Seq_Sim Core Functions¶
Module contents¶
- Seq_Sim.utils.seq_sim_utils.add_differential_cell_types(celltype_df: DataFrame, dummy_data: DataFrame, n_cells: int, n_major_diff_celltypes: int, n_minor_diff_celltypes: int, fc_interact: float) List[str]¶
Add differential expression for cell types based on disease condition.
- Parameters:
celltype_df – DataFrame of cell types.
dummy_data – DataFrame of dummy data.
n_cells – Total number of cells per individual.
n_major_diff_celltypes – Number of differentially expressed major cell types.
n_minor_diff_celltypes – Number of differentially expressed minor cell types.
fc_interact – Fold change for interacted cells.
- Returns:
List of differential cell types.
- Seq_Sim.utils.seq_sim_utils.add_rows_for_diff_cells(celltype_df: DataFrame, dummy_data: DataFrame, diff: int, cell_type: str) DataFrame¶
Add additional rows to the dataframe for the differentially expressed cell type.
- Parameters:
celltype_df – DataFrame of cell types.
dummy_data – DataFrame of dummy data.
diff – Number of additional rows to add for the cell type.
cell_type – The cell type for which to add rows.
- Returns:
The updated dataframe with added rows for the differential cell type.

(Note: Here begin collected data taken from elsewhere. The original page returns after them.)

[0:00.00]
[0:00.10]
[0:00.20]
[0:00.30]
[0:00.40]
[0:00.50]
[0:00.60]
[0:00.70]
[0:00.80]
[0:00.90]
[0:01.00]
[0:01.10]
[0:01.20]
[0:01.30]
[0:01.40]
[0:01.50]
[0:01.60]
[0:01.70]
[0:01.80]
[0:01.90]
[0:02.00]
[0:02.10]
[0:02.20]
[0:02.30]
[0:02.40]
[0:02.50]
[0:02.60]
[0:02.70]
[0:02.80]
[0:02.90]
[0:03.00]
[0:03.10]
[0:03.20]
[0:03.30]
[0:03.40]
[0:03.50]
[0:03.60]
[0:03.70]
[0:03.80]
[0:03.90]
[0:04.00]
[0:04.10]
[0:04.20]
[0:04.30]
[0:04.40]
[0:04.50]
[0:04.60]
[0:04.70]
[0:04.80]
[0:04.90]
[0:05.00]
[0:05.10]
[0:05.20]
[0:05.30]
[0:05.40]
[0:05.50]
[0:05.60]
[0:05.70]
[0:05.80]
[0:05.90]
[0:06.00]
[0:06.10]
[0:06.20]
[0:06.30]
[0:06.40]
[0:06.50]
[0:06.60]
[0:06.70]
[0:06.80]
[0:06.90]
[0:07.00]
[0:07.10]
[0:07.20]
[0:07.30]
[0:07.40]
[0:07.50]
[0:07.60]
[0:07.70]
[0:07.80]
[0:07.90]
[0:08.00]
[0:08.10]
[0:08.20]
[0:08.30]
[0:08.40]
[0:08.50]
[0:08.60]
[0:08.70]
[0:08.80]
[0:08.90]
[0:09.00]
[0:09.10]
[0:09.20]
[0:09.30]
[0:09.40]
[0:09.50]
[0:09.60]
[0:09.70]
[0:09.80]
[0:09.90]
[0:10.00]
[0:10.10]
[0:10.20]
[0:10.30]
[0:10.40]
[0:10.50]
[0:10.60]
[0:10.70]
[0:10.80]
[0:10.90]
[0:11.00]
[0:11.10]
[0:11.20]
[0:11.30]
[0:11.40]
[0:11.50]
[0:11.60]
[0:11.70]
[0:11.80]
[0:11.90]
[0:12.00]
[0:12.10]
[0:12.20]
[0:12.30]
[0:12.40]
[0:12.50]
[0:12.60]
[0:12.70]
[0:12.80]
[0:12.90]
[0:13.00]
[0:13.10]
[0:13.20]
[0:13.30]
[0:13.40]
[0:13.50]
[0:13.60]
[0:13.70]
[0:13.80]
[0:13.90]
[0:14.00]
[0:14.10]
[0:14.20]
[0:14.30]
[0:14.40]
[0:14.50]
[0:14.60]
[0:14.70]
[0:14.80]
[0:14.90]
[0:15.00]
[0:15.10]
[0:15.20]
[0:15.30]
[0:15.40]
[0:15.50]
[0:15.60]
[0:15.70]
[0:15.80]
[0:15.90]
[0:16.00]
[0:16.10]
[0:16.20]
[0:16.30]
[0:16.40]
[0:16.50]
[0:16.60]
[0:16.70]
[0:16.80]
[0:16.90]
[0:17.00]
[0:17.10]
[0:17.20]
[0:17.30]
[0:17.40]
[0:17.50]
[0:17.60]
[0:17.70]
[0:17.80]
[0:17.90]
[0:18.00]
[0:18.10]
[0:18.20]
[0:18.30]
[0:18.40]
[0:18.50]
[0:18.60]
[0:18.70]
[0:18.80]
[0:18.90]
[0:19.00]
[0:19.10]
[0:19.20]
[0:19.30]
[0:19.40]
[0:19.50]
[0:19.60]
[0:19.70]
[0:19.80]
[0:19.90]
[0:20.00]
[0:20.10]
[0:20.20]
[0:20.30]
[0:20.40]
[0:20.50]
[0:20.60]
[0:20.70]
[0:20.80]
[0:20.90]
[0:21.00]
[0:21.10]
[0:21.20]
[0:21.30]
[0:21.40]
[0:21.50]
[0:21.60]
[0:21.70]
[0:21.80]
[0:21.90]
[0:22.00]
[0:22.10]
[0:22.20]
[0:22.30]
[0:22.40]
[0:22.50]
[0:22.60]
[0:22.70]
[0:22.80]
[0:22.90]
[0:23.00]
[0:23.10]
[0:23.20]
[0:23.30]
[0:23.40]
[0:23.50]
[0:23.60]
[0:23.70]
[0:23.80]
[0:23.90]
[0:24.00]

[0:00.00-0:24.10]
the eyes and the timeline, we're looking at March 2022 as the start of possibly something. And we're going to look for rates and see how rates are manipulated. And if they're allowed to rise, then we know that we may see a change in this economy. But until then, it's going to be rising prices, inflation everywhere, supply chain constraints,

- Seq_Sim.utils.seq_sim_utils.apply_noise(pc_cluster, var_all, n_cells, cluster_ratio, ratio_variance)¶
Apply noise to the generated features.
- Parameters:
pc_cluster (int) – Cluster features.
var_all (List) – List of variances.
n_cells (int) – Number of cells.
cluster_ratio (float) – Cluster ratio.
ratio_variance (float) – Ratio variance.
- Returns:
Final feature with noise.
- Return type:
np.ndarray
- Seq_Sim.utils.seq_sim_utils.arg_parser()¶
Argument parser for the command-line arguments.
- Returns:
Argument parser object.
- Return type:
argparse.ArgumentParser
- Seq_Sim.utils.seq_sim_utils.calculate_abundance(celltype_df: DataFrame, dummy_data: DataFrame, cell_type: str, n_cells: int) ndarray¶
Calculate the abundance of a specific cell type across individuals.
- Parameters:
celltype_df – DataFrame of cell types.
dummy_data – DataFrame of dummy data.
cell_type – The specific cell type to calculate abundance for.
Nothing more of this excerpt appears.